Nuestro paisano Martín de Porres, en vida y después de muerto, hizo milagros por mayor. Hacia milagros con la facilidad con que otros hacen versos. Uno de sus biógrafos (no recuerdo si el padre Manrique o el médico Valdés) dice que el prior de los dominicos tuvo que prohibirle que siguiera milagreando (dispénsenme el verbo). Y para probar cuán arraigado estaba en el siervo de Dios el espíritu de obediencia, refiere que en momentos de pasar fray Martín frente a un andamio, cayóse un albañil desde ocho a diez varas de altura, y que nuestro lego lo detuvo a medio camino gritando “¡Espere un rato hermano!” Y el albañil se mantuvo en el aire hasta que regresó fray Martín con la superior licencia.
– Buenazo el milagrito, ¿eh? Pues donde hay bueno, hay menor.

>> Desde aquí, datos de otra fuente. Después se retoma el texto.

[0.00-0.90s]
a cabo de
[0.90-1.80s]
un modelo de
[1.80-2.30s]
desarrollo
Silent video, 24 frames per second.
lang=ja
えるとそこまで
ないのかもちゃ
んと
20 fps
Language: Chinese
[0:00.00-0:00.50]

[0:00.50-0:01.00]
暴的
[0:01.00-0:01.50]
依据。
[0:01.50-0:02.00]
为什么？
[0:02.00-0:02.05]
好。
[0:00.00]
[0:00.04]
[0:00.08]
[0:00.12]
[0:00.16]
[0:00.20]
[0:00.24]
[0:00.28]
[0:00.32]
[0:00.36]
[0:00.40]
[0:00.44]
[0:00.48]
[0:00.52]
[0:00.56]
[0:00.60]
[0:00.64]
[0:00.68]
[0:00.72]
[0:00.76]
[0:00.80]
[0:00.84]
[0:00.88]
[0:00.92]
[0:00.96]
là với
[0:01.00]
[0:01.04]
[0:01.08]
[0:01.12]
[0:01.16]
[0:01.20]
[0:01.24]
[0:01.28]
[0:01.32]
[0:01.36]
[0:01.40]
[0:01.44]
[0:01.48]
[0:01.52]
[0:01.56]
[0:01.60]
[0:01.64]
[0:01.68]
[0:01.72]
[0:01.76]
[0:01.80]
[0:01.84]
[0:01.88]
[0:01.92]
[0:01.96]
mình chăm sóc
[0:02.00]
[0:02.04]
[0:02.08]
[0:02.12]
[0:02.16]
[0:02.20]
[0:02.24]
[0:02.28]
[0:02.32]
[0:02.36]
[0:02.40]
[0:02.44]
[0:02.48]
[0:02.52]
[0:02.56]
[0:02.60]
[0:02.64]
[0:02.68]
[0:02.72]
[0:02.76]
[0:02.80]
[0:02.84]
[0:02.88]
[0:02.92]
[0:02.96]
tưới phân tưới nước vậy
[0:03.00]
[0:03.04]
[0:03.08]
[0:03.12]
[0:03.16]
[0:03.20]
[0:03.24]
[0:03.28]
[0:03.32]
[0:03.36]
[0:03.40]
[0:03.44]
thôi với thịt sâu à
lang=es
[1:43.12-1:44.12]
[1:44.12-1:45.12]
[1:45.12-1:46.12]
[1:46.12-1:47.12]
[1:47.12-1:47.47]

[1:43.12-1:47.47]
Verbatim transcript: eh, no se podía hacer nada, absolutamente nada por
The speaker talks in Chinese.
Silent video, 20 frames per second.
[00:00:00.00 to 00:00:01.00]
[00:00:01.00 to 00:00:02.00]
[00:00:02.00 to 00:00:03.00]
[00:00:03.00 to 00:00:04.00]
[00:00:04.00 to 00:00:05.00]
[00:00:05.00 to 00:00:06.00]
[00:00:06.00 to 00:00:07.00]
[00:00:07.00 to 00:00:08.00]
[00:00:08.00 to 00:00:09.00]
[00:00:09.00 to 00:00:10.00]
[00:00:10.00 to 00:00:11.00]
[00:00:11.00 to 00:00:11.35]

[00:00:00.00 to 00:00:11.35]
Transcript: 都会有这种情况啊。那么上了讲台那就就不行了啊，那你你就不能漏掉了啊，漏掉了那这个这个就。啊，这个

Ordenó le prior al portentoso donado que comprase, para consumo de la enfermería, un pan de azúcar. Quizá no le dio el dinero preciso para proveerse de la blanca y refinada, y presentósele fray Martín trayendo un pan de azúcar moscabada.
-¿No tiene ojos, hermano? – díjole,– ¿No has visto que por lo prieta más parece chancaca que azúcar?
–No se incomode su paternidad, contestó con cachaza, el enfermero–. Con lavar ahora mismo el pan de azúcar, se remedia todo.
Y, sin dar tiempo a que el prior le arguyase, metió en el agua de la pita el pan de azúcar, sacándolo blanco y seco.
¡Ea!, no me hagan reír, que tengo partido un labio.
Crees o reventar. Pero conste que yo no lo pongo al lector puñal al pecho para que crea. La libertad ha de ser libre, como dijo un periodista de mi tierra. Y aquí noto que, habiéndome propuesto sólo hablar de los ratones sujeto a la jurisdicción de fray Martín, el santo se me estaba yendo al cielo. Punto con el introito y al grano, digo a los ratones.